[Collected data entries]
[Start of Attachment]
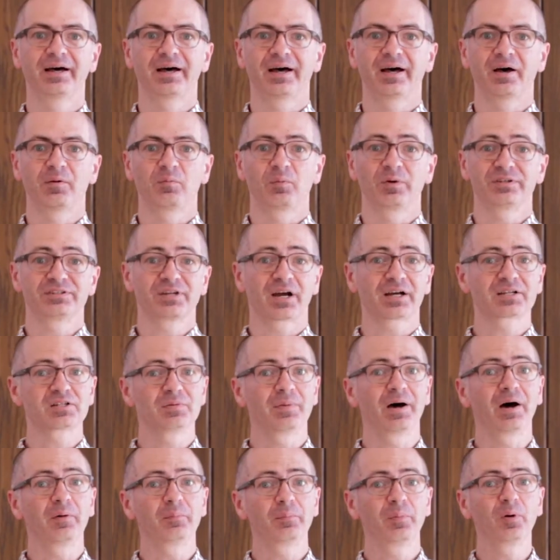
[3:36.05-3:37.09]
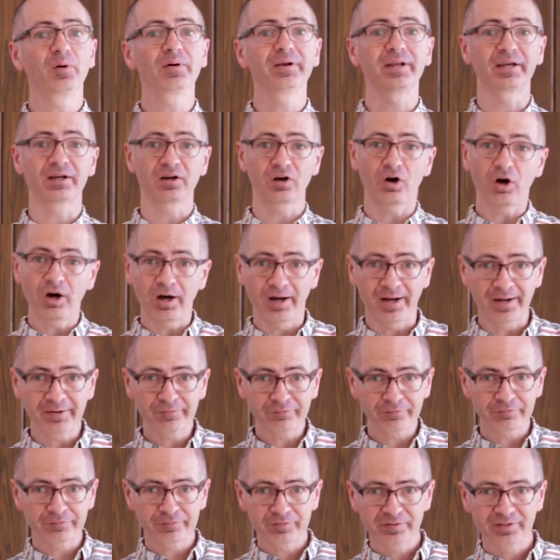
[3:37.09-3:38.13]
um, we talked about putting
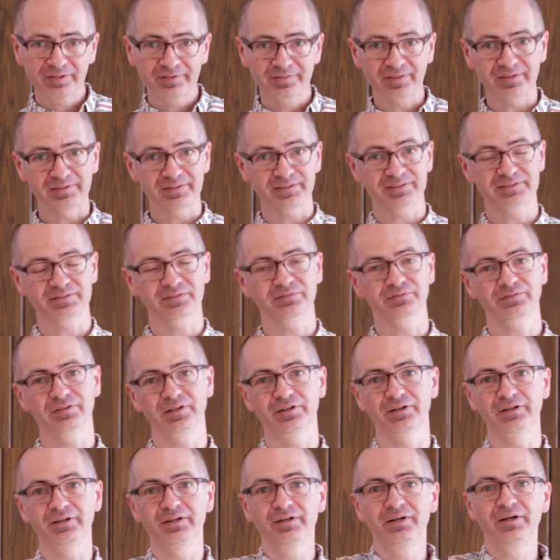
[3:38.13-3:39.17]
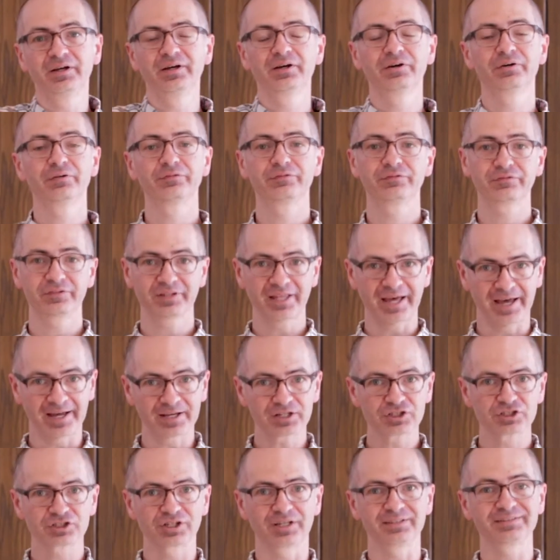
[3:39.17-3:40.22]
off the deeds of the
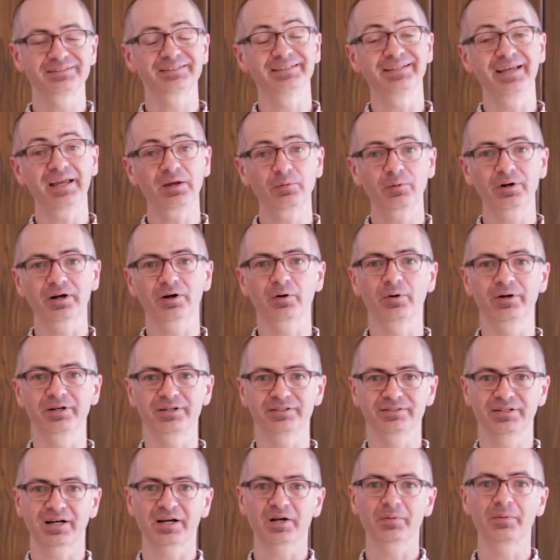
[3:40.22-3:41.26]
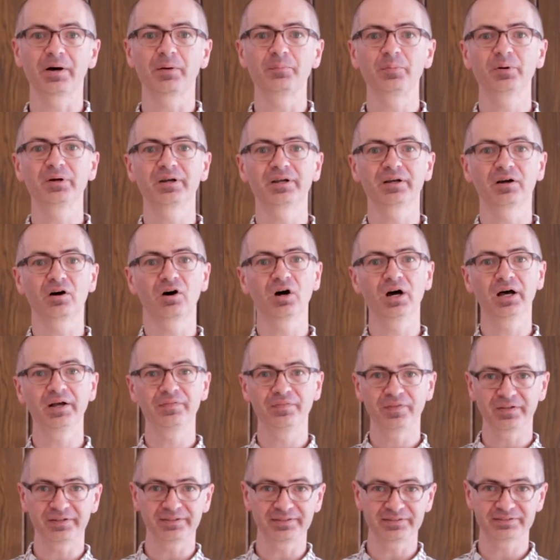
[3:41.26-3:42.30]
flesh, and today we're going to talk about putting
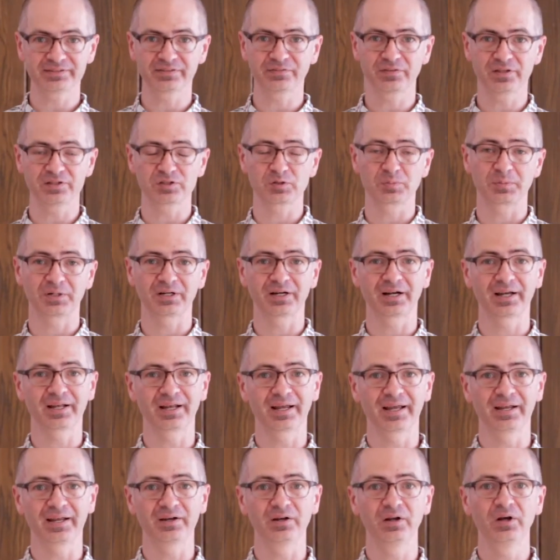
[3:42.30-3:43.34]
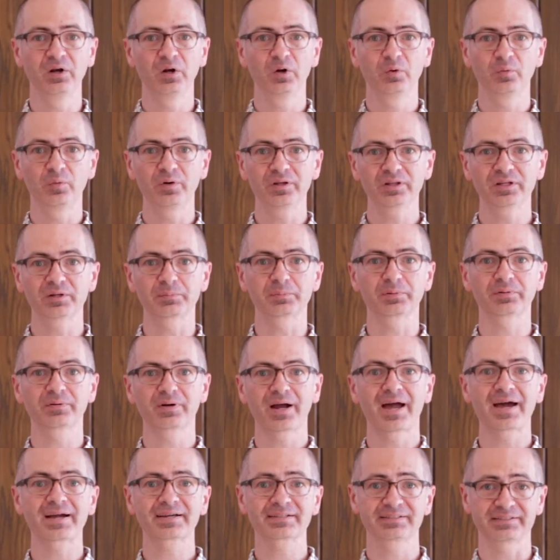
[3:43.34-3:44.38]
on the deeds of the Spirit and really
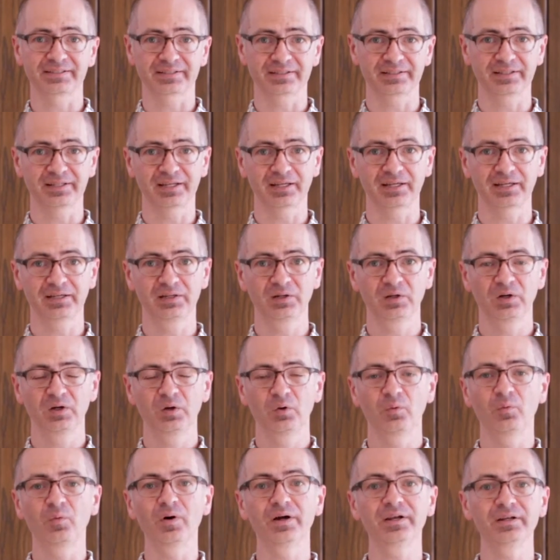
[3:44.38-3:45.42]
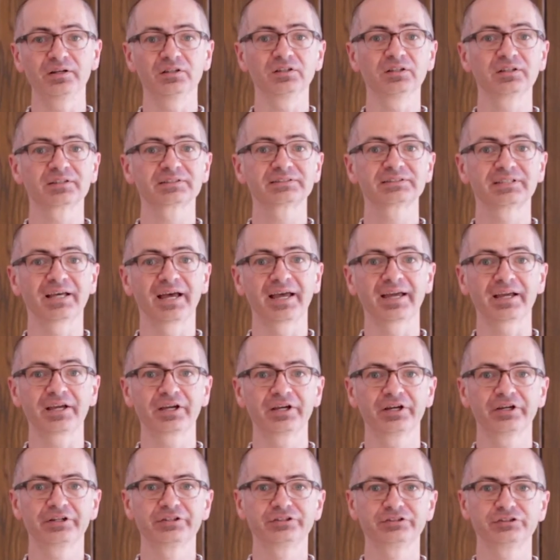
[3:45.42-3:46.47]
practically what it looks
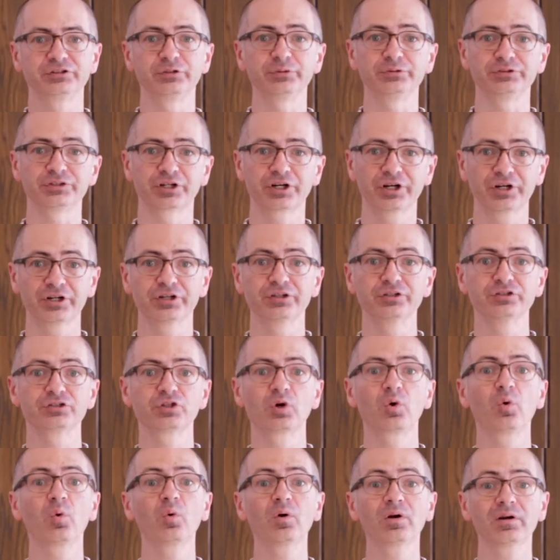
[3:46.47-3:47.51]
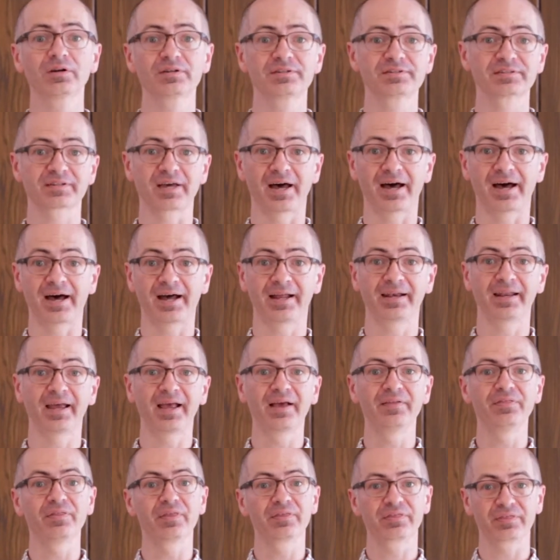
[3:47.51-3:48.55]
like to turn towards God
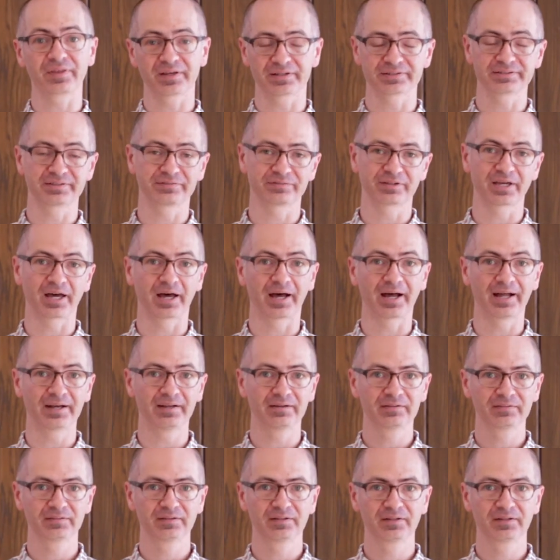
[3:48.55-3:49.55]
and the things of God.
[End of Attachment]
■ **Description of the task**:
Word for word, return all the entries and skip their pictures.

■ **Solution for this task**:
[3:36.05-3:37.09]
[3:37.09-3:38.13]
um, we talked about putting
[3:38.13-3:39.17]
[3:39.17-3:40.22]
off the deeds of the
[3:40.22-3:41.26]
[3:41.26-3:42.30]
flesh, and today we're going to talk about putting
[3:42.30-3:43.34]
[3:43.34-3:44.38]
on the deeds of the Spirit and really
[3:44.38-3:45.42]
[3:45.42-3:46.47]
practically what it looks
[3:46.47-3:47.51]
[3:47.51-3:48.55]
like to turn towards God
[3:48.55-3:49.55]
and the things of God.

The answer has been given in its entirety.